Artist Nathan Bennett uses complex chemical processes and heat to create artworks with exceptional detail.

Collector’s Notebook: Chemistry Meets Creativity

Nathan Bennett is an alchemist. A visit to his studio reveals creative signs you’d expect to see in a medieval workshop. Every surface is strewn with half-filled vials containing a bewildering array of chemicals and unknown elements. The remnants of past mixtures stain the floors and walls, and seemingly chaotic art experiments are caught in various stages of genesis. 

High Desert Runner | Patinated Bronze Plate | 18 x 24 inches

As a “patina painter,” Bennett’s process is an unusual and rare art form. In an alcove at the back of his shop in Mapleton, Utah, he heats a thin sheet of bronze with a propane torch. The roar of the fire focuses the attention in the room on the mesmerizing blue flame passing across the metal surface. 

Bennett intently observes the bronze, intuitively sensing temperature and condition. Anticipation and heat build until the moment when the metal itself appears anxious to begin its transformation. The flame is extinguished with a sudden pop, and he applies a clear liquid to the seared surface. Instantly, the shiny bronze turns black. Steam hisses as the molecules in the solution react. The smooth bronze now resembles velvet. 

Bennett expertly caresses the metal again with his torch. Patches begin to flicker in the heat, and suddenly, portions of the dark surface transform into silver, bright as a dime. The bronze seems alive, the color and tone undulating in the heat. 

In turn, Bennett introduces several other chemicals, and slowly, an image of a landscape begins to emerge on the bronze plate. Each chemical reaction builds or fades to reveal its unique nature when heated. It’s like watching for patterns in the embers of a campfire, but somehow, each transformation occurs completely within Bennett’s control. It’s like watching a magic trick. 

A sample of the chemical elements that Bennett uses; each one creates a different effect when layered and agitated with heat.

It takes time for viewers to understand Bennett’s artwork in a gallery setting, the artist explains. The luminosity and brightness of the colors make one think they’re looking at a painting; it’s hard to imagine the work is a product of a chemical reaction. 

Bennett applies iron, silver nitrate, copper, cobalt nitrate, titanium oxide, and other chemical compounds in specific formulations to achieve color.
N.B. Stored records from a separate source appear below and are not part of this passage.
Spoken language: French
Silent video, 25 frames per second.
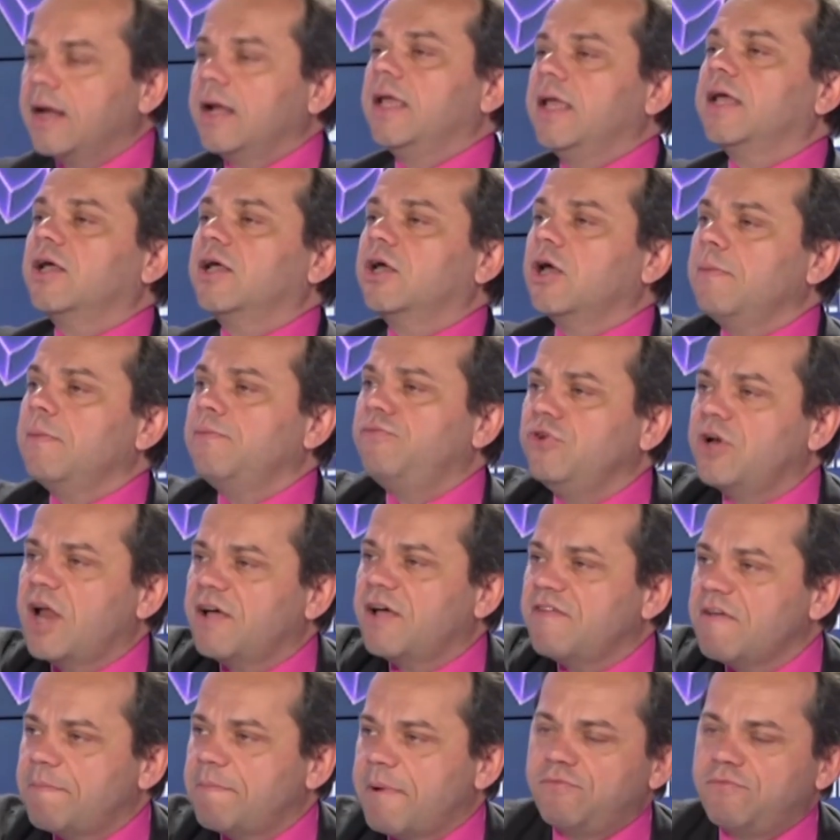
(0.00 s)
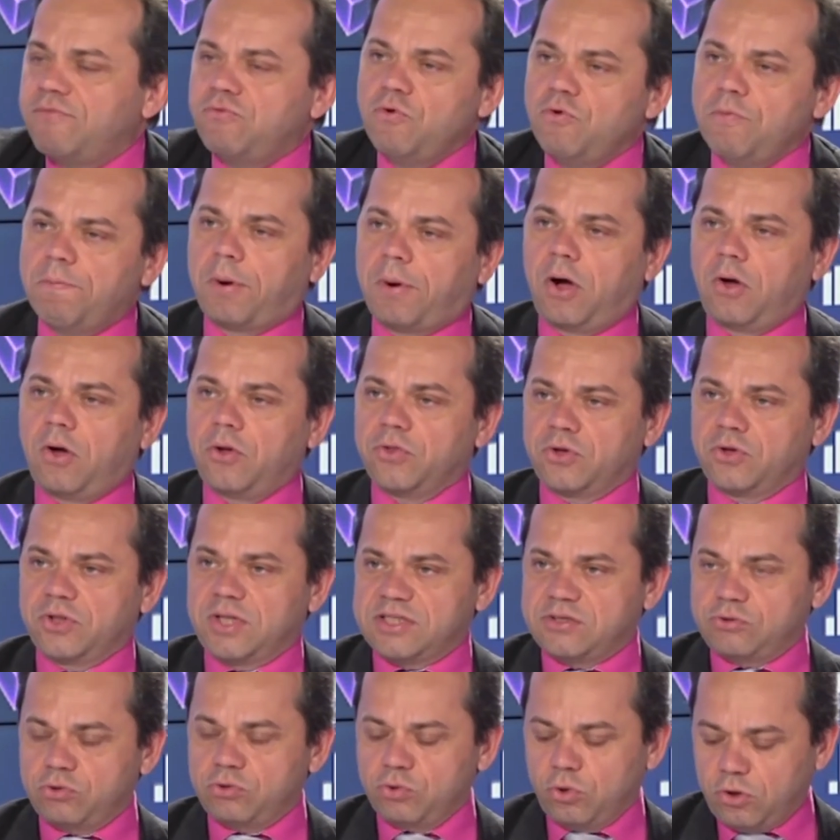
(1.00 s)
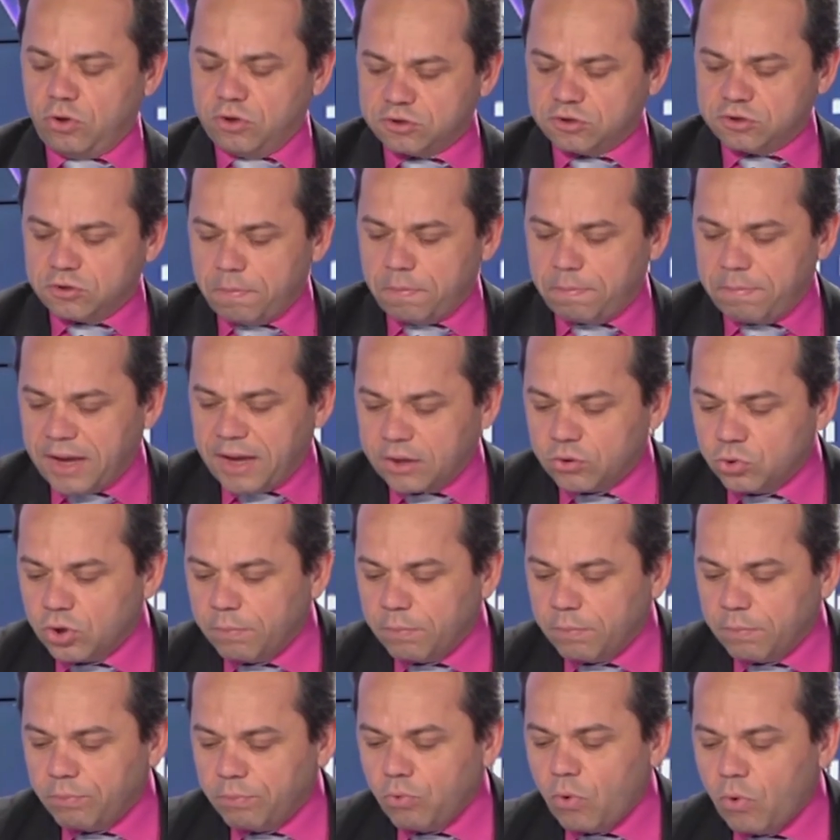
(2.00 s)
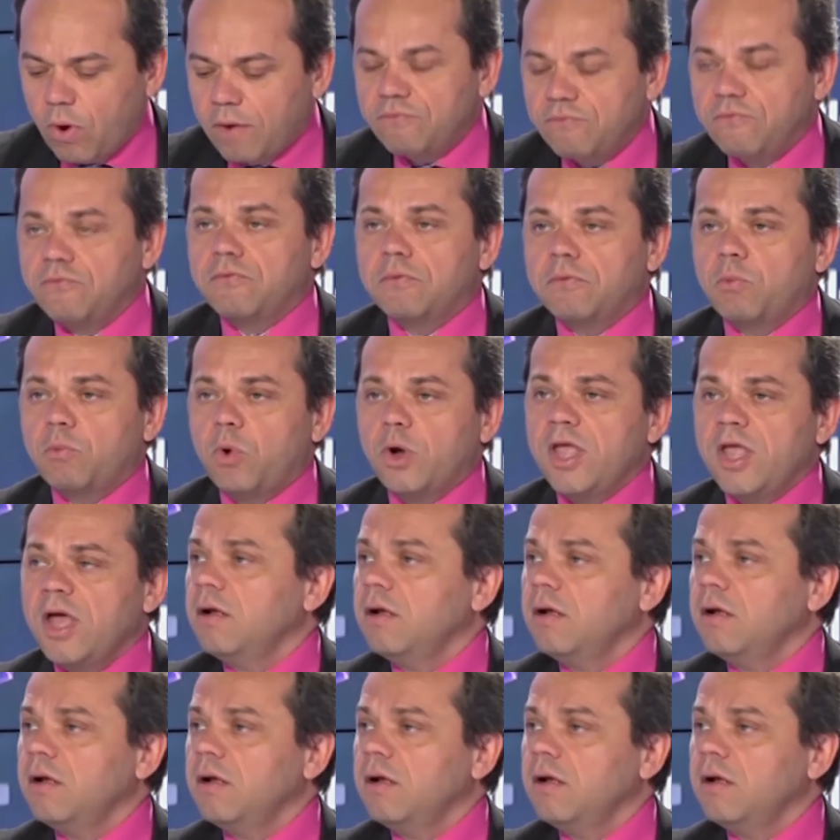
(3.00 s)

Et comme vous n'avez pas voulu prendre d'assurance perte d'emploi vu vos moyens,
For example, exposure to copper nitrate leads to a green or blue, while sulfur compounds tend to turn the metal black, and ferric nitrate turns the metal brown. Each chemical is mixed into a recipe and applied in layers; chemical reactions build upon each other, some encouraged and some quelled. Fire is used to fuse the chemicals onto the bronze surface, creating depth and texture.

Bennett carefully applies one of his mixtures to High Desert Runner, a patina painting in progress.

Patination is an ancient art, and many of its secrets — including chemical combinations, temperatures, and techniques — continue to be guarded by practitioners, explains Bennett.

“Part of the magic of the alchemy I do is intuitive and not easily explained. Each new work is an experiment rather than a repetition,” Bennett says. “Yes, I am an avid student of the patina art and have learned or discovered many new ways to express the media and myself. If you could read them, I have many notes, but they are what I once did, and not always what I am doing now.” 

Bennett has learned by trial and error over the course of his lifetime. His journey began as a teenager when he worked at the Wasatch Bronze foundry in Lehi, Utah, learning the process of casting bronze from beginning to end, and working in whatever capacity the foundry could use him. In a short time, he found himself drawn to the patina room.

The foundry’s owner, Neil Hadlock, saw that Bennett was serious. The young artist was given the keys to the foundry, and, in secret, Bennett would regularly stay there all night, experimenting. He developed a broad understanding of the materials used in classical patina finishes, honing his skills professionally by working on traditional bronze figures for sculptors. From there, he began to experiment, applying the methods he learned as an advanced patineur in the foundry to his two-dimensional designs, creating paintings with chemicals and fire. 

Each chemical component will produce a different color. Bennett has spent years developing his involved patina painting processes.

Today, Bennett continues to practice and hone his craft. He is represented by Blue Rain Gallery in Santa Fe, New Mexico; Bronze Coast Gallery in Cannon Beach, Oregon; and Fineline Designs Gallery in Sister Bay, Wisconsin.

Alchemy was once believed to be the art of transforming one element into another. An alchemist was revered for his ability to purify materials into their perfected form, taking the base elements of matter and developing them into the highest order of their creation. Bennett practices his art like alchemy. And in a world where it seems that everything has already been discovered, he created a new form of expression from earth elements, bonded with fire — transmuting raw materials into beauty.